Civilization and its Discontents- Freud ; Chapter 2

Freud states that the entire idea of religion is infantile and so foreign to reality that it is shocking most men will never see above it. But he notes that life is too hard for us, so we can’t do without auxiliary constructions. He sees three measures to deal with this: powerful deflections, substitutive satisfactions, and intoxicating substances. Something of these is indispensable.

The question of the purpose of human life has never received a satisfactory answer. But Freud thinks that the idea of life having a purpose at all, stands and falls with religion. He looks to what he thinks is a more solvable version of the problem: what do men show, by their behavior, to be their purpose in life?

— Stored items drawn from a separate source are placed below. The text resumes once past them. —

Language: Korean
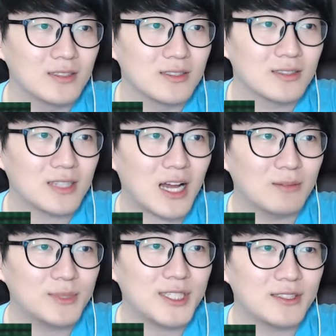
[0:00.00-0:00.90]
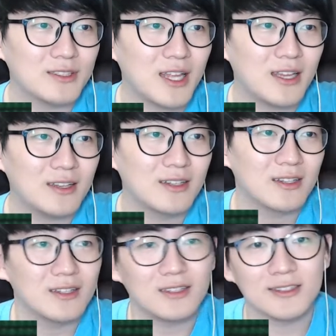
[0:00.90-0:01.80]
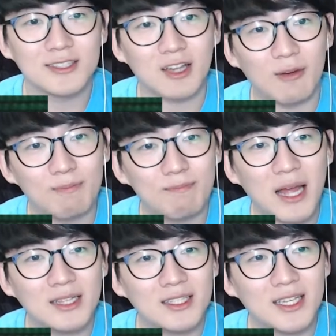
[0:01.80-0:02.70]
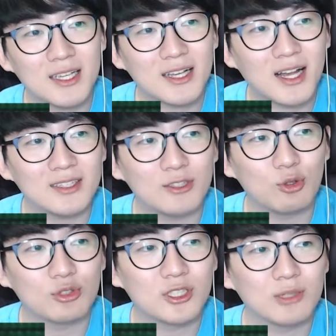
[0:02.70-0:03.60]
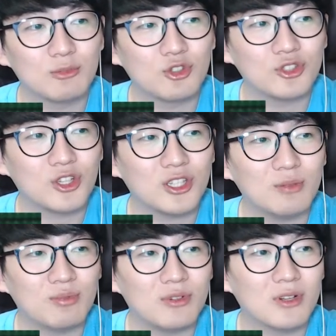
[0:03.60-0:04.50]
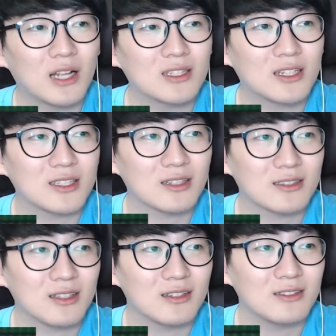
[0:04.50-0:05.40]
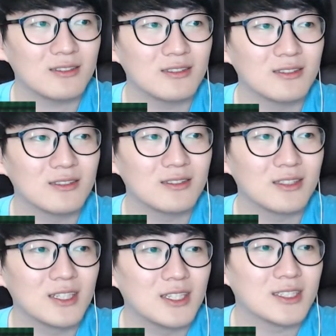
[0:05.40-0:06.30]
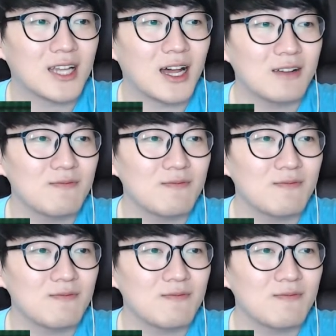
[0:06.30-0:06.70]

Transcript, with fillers: 다음 시즌에 전반기까지도 지금 출전이 불가능한 상태예요. 자,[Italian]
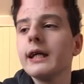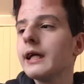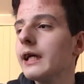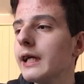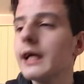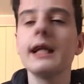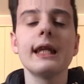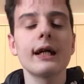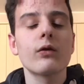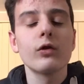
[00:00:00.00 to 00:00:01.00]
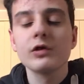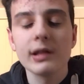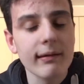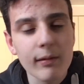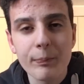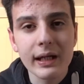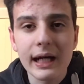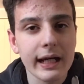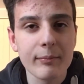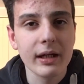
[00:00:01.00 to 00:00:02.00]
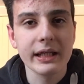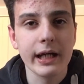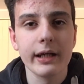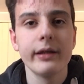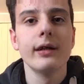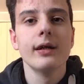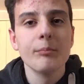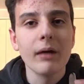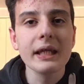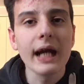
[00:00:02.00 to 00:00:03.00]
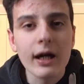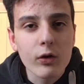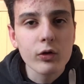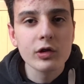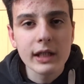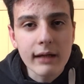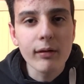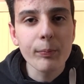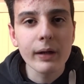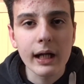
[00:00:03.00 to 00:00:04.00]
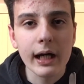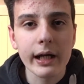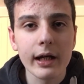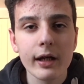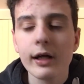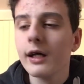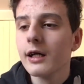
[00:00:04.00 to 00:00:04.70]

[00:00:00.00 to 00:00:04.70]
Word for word: e la, continuava a parare Magnan. Magnan continuava a parare.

They strive after happiness, in both the experience of pleasure and the avoidance of pain. But achieving this is at loggerheads with reality. In fact, what we call happiness is the satisfaction of needs that have been suppressed and are experienced only as episodic phenomenon. If we experience pleasure for too long, it produces only mild contentment.  We achieve intense enjoyment only from contrast, not a state of things.

We are threatened with unhappiness from three directions: our body, the external world, and our relations with others. Men have attempted a variety of defenses against these sources of unhappiness.  

1) a full frontal assault through seeking pleasure. But this throws caution to the wind and sooner or later brings its own punishment.

2) Isolation in an attempt to guard oneself against pain.

3) Becoming a member of a community and working together to subject nature to human will.

4) working to convince oneself that all suffering is nothing more than sensation and working to regulate ourselves to feel that less.

5) intoxication

The complicated nature of our mental apparatus admits a whole number of influences. But the one Freud focuses on is one hoping to be freed from some of his suffering by influencing the instinctual impulses; mastering the internal sources of our needs. When successful, there is an undeniable diminution of enjoyment. The feeling of happiness derived from a wild instinctual impulse untamed by the ego is much more intense than sating a tamed instinct.

Another technique for fending off suffering is to find a replacement for enjoyment through some acceptable channel; such as artistic or intellectual satisfaction. But this is a milder satisfaction, and limited to a relatively smaller percentage of the population.

What these show are on intention of making oneself independent of the external world by seeking satisfaction in internal processes. One can take this further by obtaining satisfaction in illusions. This is done through the life of imagination. This region exempts itself from the demands of reality testing so that wishes can be fulfilled that were difficult to carry out.  

Another way of dealing with reality is to regard it as the sole enemy and source of suffering, and withdraw as a hermit from the world. But even better, one can recreate the world so that the unbearable features are eliminated and replaced by others in conformity with one’s own wishes. Of course one will attain nothing on this path since reality is too strong. But each of us actually corrects some aspect of the world that is unbearable to us in this manner and introduces delusion into reality. Religions are just this sort of mass delusion.

There is another way that perhaps comes nearer the goal: to make love the center of everything. But the weakness of this is obvious- we are never so defenseless as when in love.  

The enjoyment of beauty has a particularly intoxicating quality of feeling. Beauty has no obvious use, but civilization could not do without it.

The program of becoming happy can’t be fulfilled. Yet we can’t give up our efforts to bring it nearer. It is a question of economics of the individual’s libido. How much satisfaction can he expect to get from the external world, how far is he led to make himself independent of it, and how much strength does he have for altering the world to suit his wishes.